Page 1 of 2

UDF CsvParser can't load Date

Posted: Wed Jul 24, 2013 10:58 pm
by SThak
I am trying to use TraditionalCsvParser from Vertica's SDK examples and have trouble loading data with a date in it. Other entries work fine. Has anyone experienced this problem? How to fix it?

Re: UDF CsvParser can't load Date

Posted: Thu Jul 25, 2013 7:43 am
by id10t
Hi!

Can you post a log of compilation? If there are any errors or warnings? Did you install libboost-dev?

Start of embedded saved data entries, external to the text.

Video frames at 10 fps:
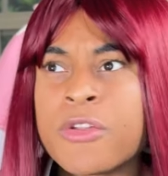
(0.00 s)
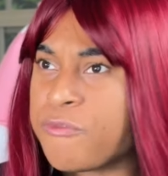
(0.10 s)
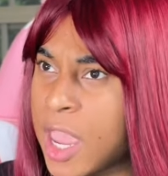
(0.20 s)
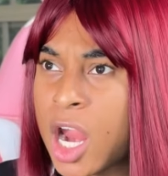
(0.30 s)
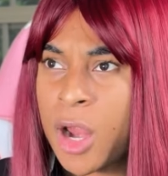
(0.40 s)

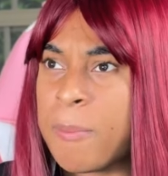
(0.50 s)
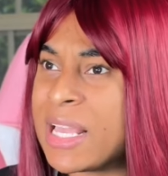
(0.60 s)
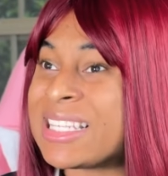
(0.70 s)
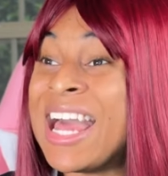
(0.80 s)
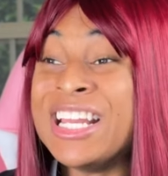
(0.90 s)
unfair
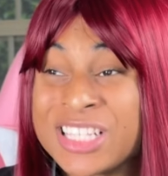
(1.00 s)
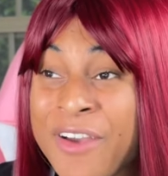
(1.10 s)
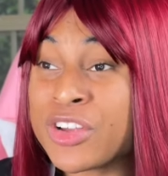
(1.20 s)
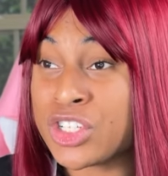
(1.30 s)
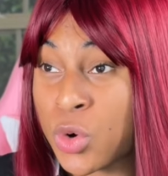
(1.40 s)
because I need to
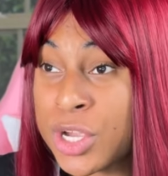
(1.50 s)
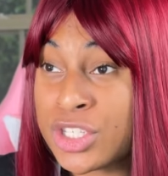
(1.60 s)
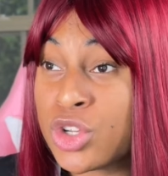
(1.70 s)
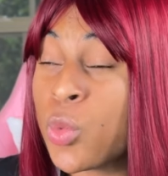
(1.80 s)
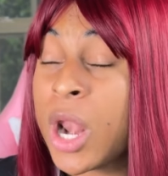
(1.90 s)
have a choice
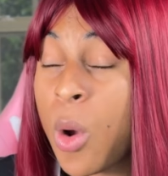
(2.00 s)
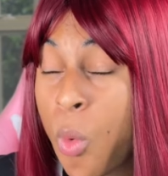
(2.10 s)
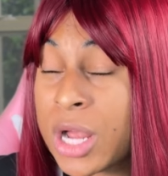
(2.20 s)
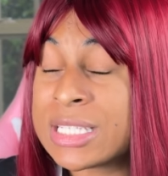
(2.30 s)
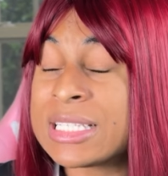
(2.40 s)
to do what I
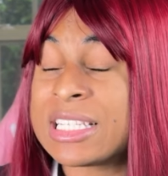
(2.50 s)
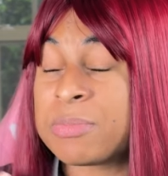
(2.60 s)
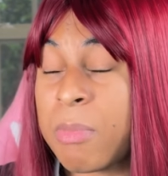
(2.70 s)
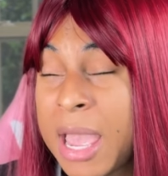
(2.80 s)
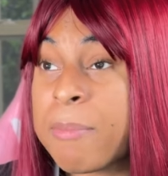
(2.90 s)
want since it's
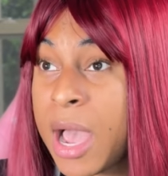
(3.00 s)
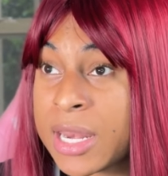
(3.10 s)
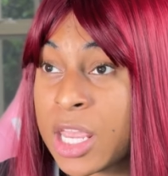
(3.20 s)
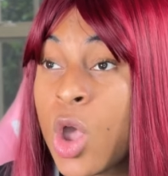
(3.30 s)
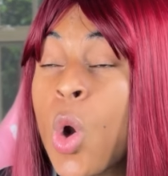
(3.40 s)
my
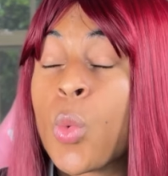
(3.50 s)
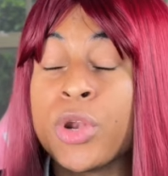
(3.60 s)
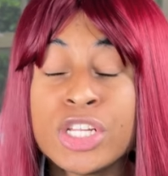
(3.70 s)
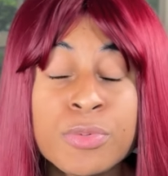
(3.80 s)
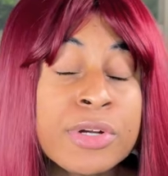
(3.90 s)
body. We
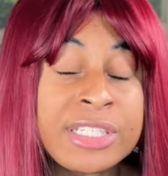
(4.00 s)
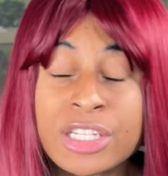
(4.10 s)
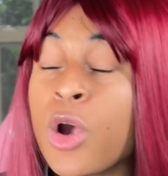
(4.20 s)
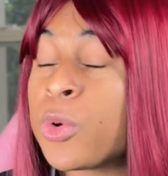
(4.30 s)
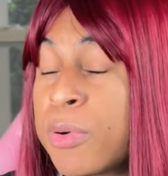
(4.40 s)
need to
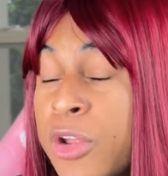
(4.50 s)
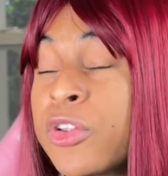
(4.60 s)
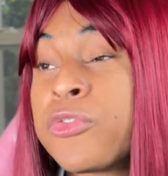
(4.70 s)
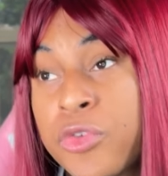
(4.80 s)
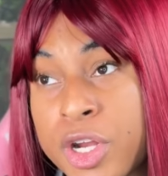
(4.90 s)
protect our
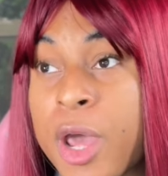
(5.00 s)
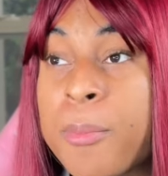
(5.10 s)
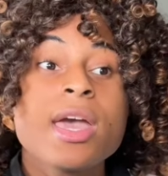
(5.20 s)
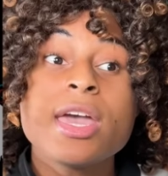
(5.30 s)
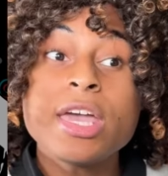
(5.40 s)
reproductive freedom.
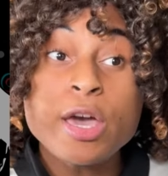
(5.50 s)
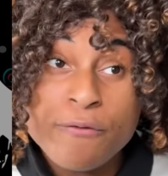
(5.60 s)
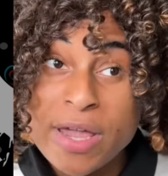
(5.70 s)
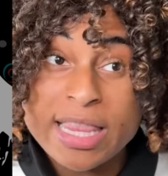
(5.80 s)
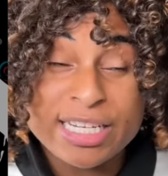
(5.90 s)

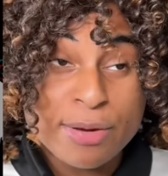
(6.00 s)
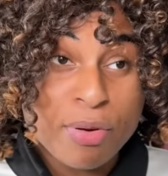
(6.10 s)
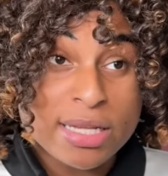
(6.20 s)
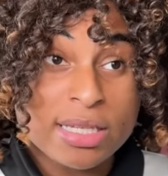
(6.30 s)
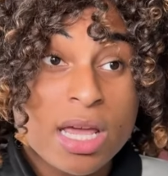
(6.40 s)
If elected
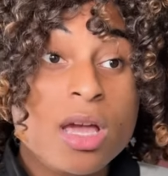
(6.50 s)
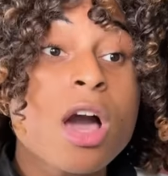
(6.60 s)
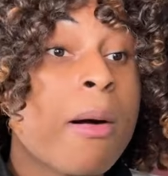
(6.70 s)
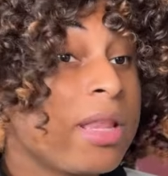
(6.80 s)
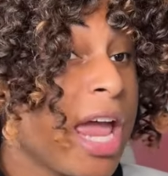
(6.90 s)
president,
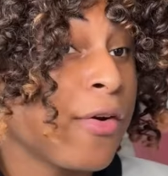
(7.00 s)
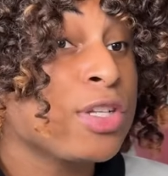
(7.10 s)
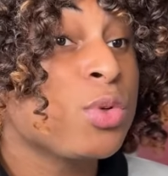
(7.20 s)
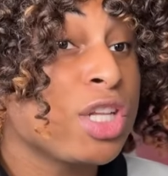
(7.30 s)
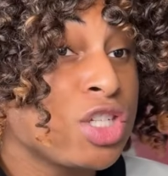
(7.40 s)
Kamala
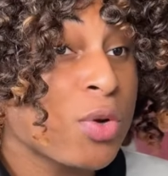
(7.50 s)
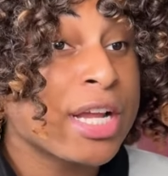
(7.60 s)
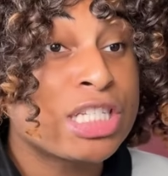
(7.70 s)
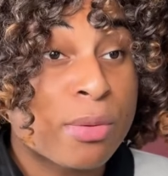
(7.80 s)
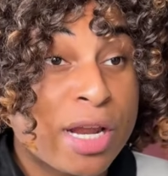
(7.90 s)
Harris will
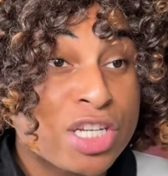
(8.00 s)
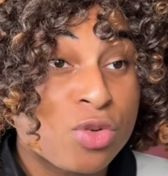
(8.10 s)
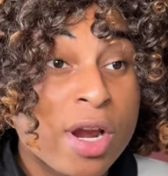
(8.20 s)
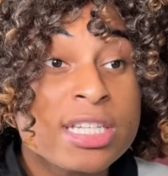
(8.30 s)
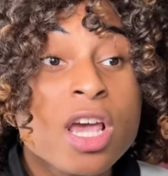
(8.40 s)
enshrine
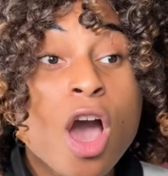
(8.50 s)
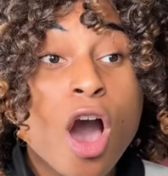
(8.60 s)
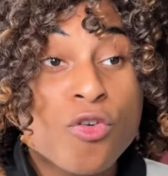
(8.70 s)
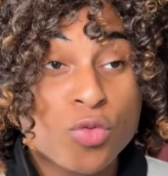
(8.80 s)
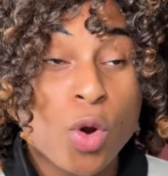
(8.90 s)
termination rights
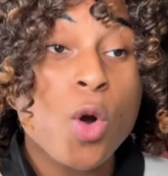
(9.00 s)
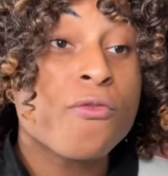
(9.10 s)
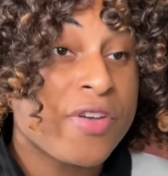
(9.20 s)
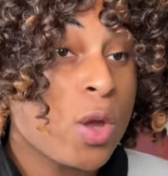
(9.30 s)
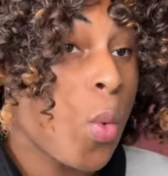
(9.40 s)
of Roe
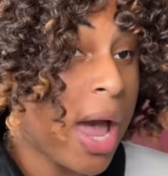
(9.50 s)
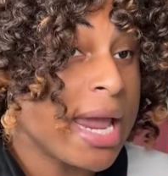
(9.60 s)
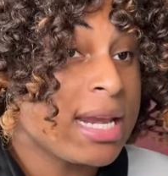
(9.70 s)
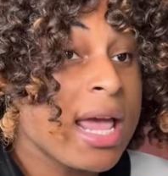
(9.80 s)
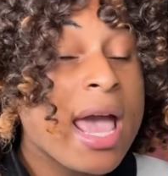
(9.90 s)
v.
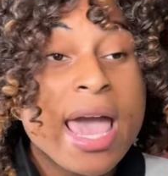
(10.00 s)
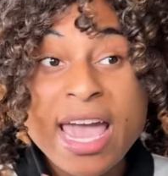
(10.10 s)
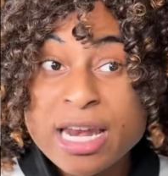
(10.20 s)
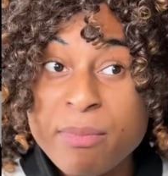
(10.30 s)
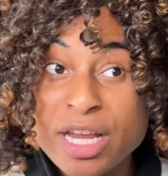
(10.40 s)
Wade
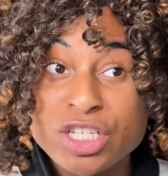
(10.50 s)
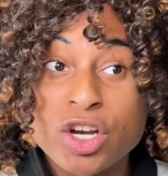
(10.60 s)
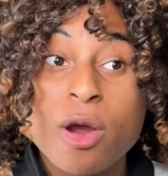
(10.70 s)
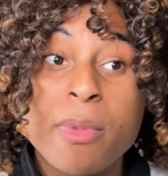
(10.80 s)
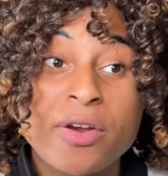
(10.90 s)
and make
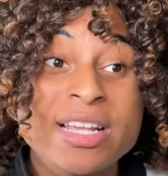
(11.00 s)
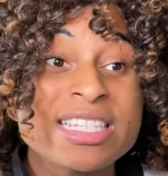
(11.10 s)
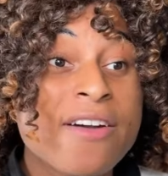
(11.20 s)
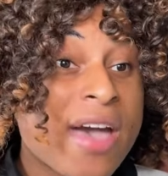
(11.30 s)
sure Americans have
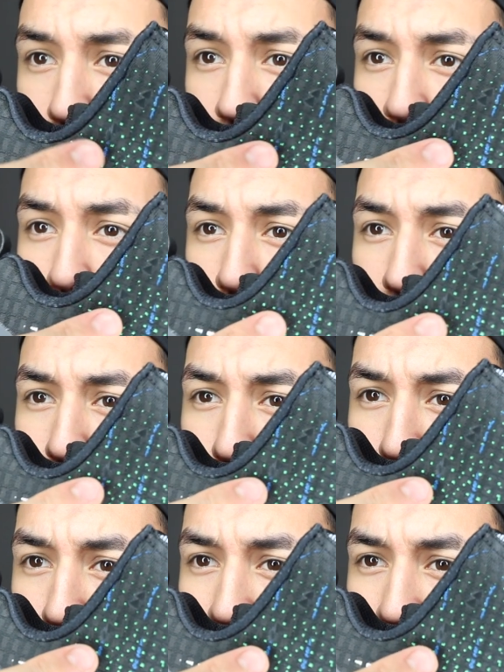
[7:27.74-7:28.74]
those arrows are. It
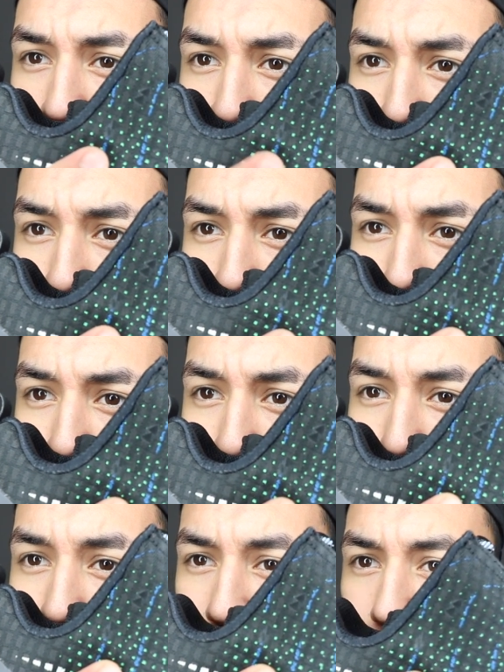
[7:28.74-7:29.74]
moved down like
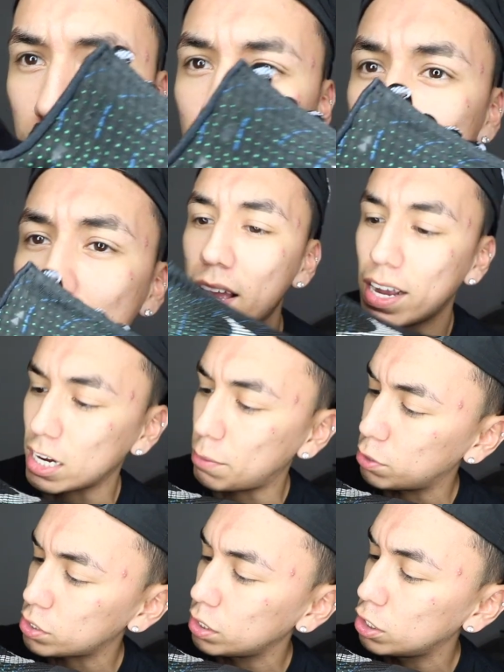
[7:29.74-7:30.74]
this way. So I gotta
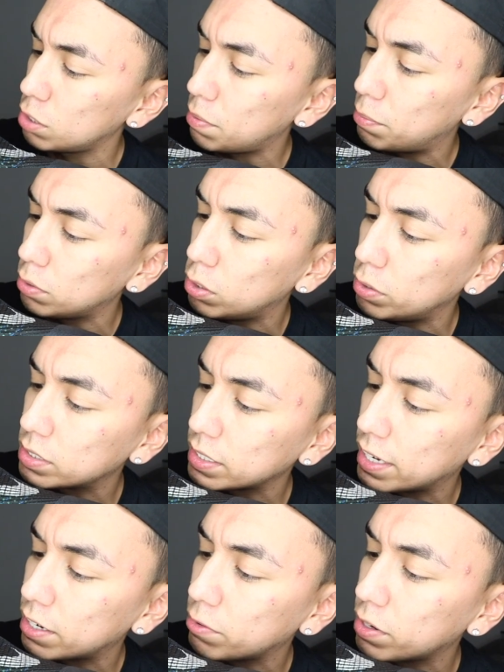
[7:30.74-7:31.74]
push a little bit below it to
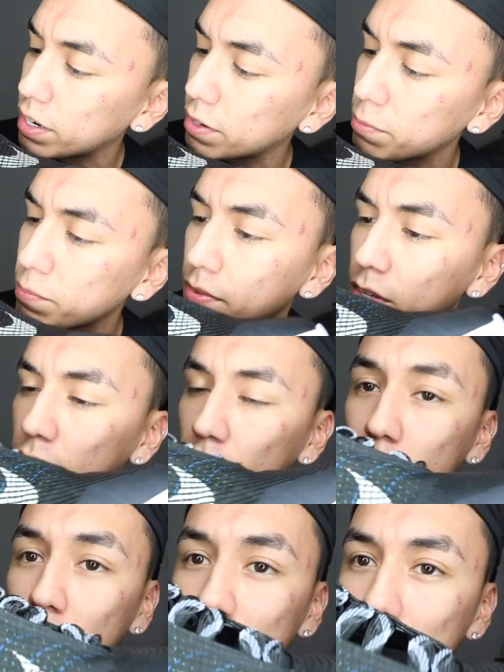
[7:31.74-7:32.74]
get it right.
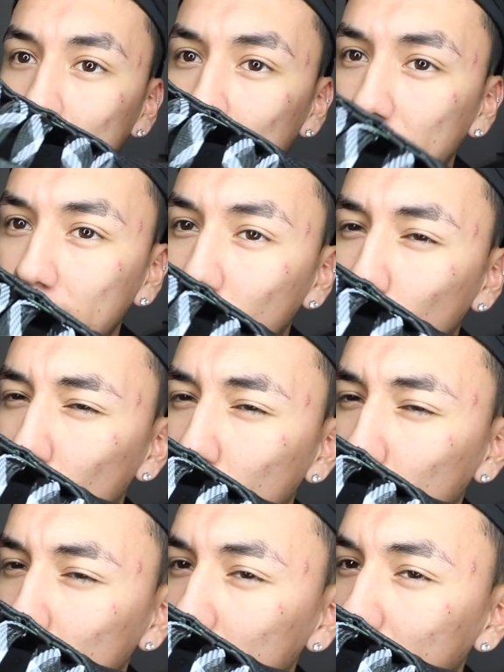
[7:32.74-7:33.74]
Let's go ahead and tighten it again one
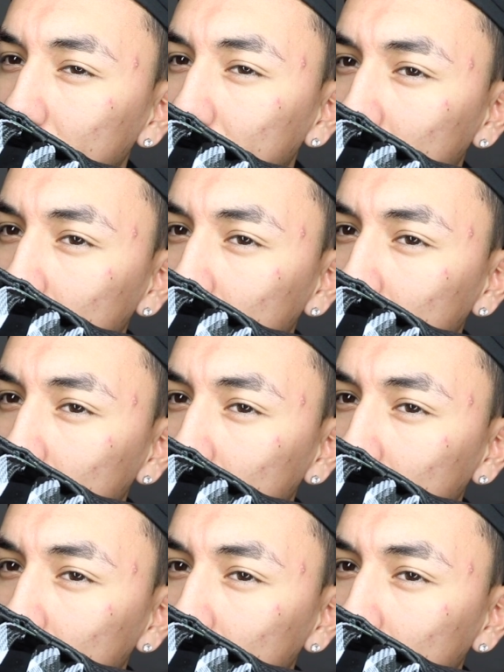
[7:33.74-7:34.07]
more time.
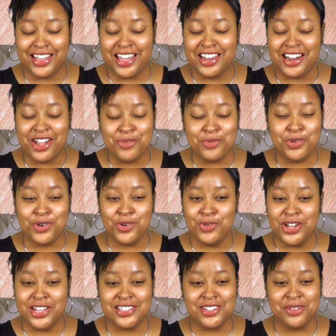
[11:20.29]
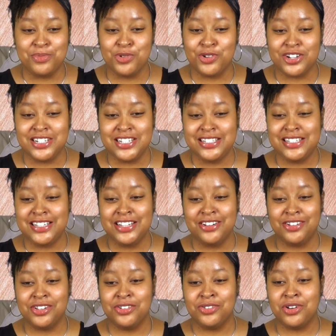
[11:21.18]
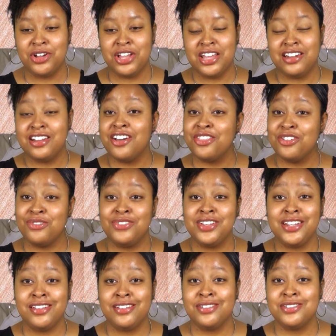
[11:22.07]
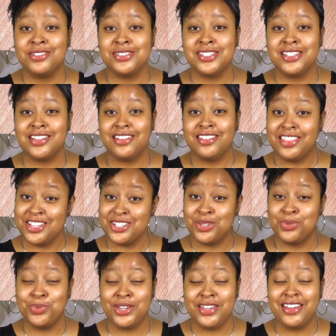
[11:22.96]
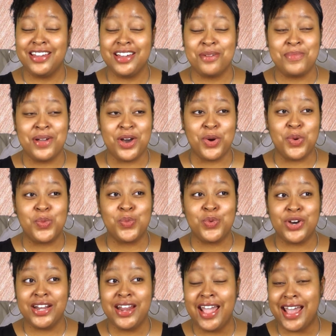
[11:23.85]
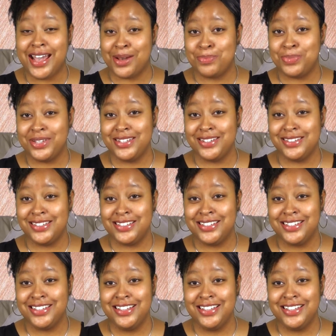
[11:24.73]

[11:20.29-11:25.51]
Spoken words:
and I will go into more detail in other videos this week about what happened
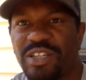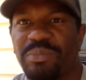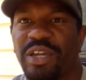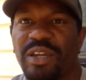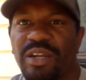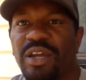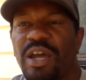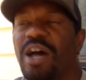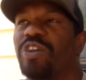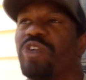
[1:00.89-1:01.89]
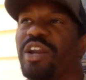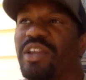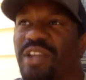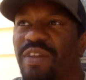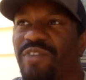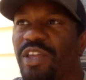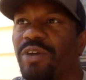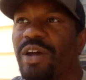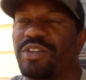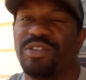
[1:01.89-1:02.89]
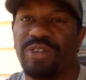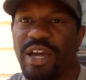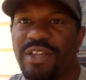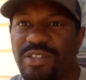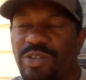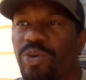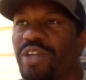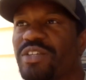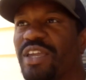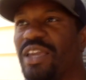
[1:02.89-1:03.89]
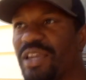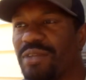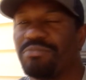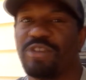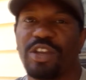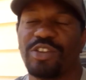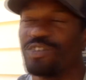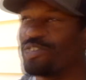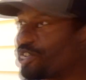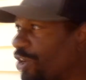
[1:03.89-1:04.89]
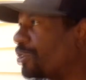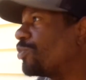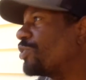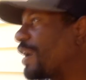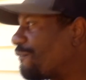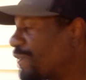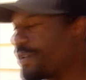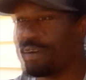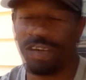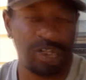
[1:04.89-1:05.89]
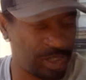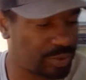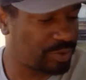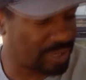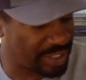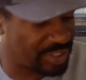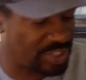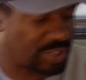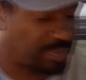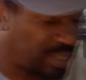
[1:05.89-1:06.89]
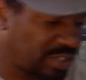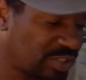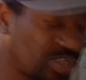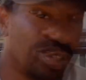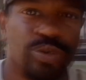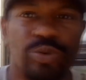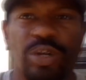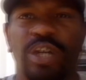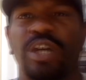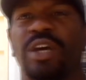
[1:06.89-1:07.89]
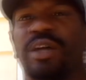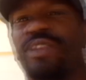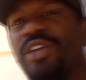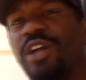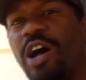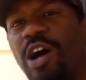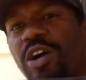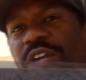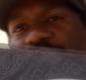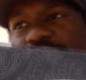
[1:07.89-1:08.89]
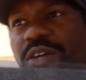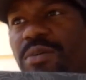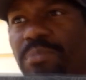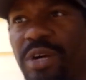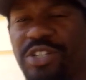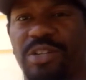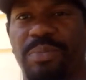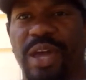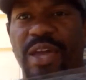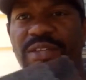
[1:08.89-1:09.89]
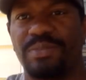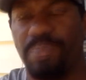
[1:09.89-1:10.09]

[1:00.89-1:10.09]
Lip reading: come in. I'll try to get that video out to you guys as quick as I can. So, without further ado, let's jump into the August Monster Bass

Because I have no this problem:

Code: Select all

daniel=> CREATE LIBRARY TraditionalCsvParserLib AS '/opt/vertica/sdk/examples/ParserFunctions/CsvParser.so';
CREATE LIBRARY
daniel=> CREATE PARSER CSVParser AS LANGUAGE 'C++' NAME 'CsvParserFactory' LIBRARY TraditionalCsvParserLib;
CREATE PARSER FUNCTION
daniel=> create table csv (d date, i int, v varchar);
CREATE TABLE

Code: Select all

daniel=> copy csv from stdin with parser CsvParser();
Enter data to be copied followed by a newline.
End with a backslash and a period on a line by itself.
>> 2000-01-01,666,a
>> \.
daniel=> select * from csv;
     d      |  i  | v 
------------+-----+---
 2000-01-01 | 666 | a
(1 row)
My compilation log:

Code: Select all

daniel@synapse:~$ g++ -D HAVE_LONG_INT_64 \
> -I /opt/vertica/sdk/include \
> -I /opt/vertica/sdk/examples/HelperLibraries \
> -I /usr/include/boost \
> -Wall -shared -Wno-unused-value -fPIC \
>  -o CsvParser.so /opt/vertica/sdk/examples/ParserFunctions/TraditionalCsvParser.cpp \
>  /opt/vertica/sdk/include/Vertica.cpp
In file included from /opt/vertica/sdk/include/VerticaUDx.h:57:0,
                 from /opt/vertica/sdk/include/Vertica.h:76,
                 from /opt/vertica/sdk/examples/ParserFunctions/CoroutineHelpers.h:13,
                 from /opt/vertica/sdk/examples/ParserFunctions/ContinuousUDParser.h:11,
                 from /opt/vertica/sdk/examples/ParserFunctions/TraditionalCsvParser.cpp:3:
/opt/vertica/sdk/include/BasicsUDxShared.h:278:50: warning: narrowing conversion of ‘18444492273895866368ull’ from ‘long long unsigned int’ to ‘Vertica::vint {aka long long int}’ inside { } is ill-formed in C++11 [-Wnarrowing]
In file included from /opt/vertica/sdk/include/VerticaUDx.h:57:0,
                 from /opt/vertica/sdk/include/Vertica.h:76,
                 from /opt/vertica/sdk/include/Vertica.cpp:38:
/opt/vertica/sdk/include/BasicsUDxShared.h:278:50: warning: narrowing conversion of ‘18444492273895866368ull’ from ‘long long unsigned int’ to ‘Vertica::vint {aka long long int}’ inside { } is ill-formed in C++11 [-Wnarrowing]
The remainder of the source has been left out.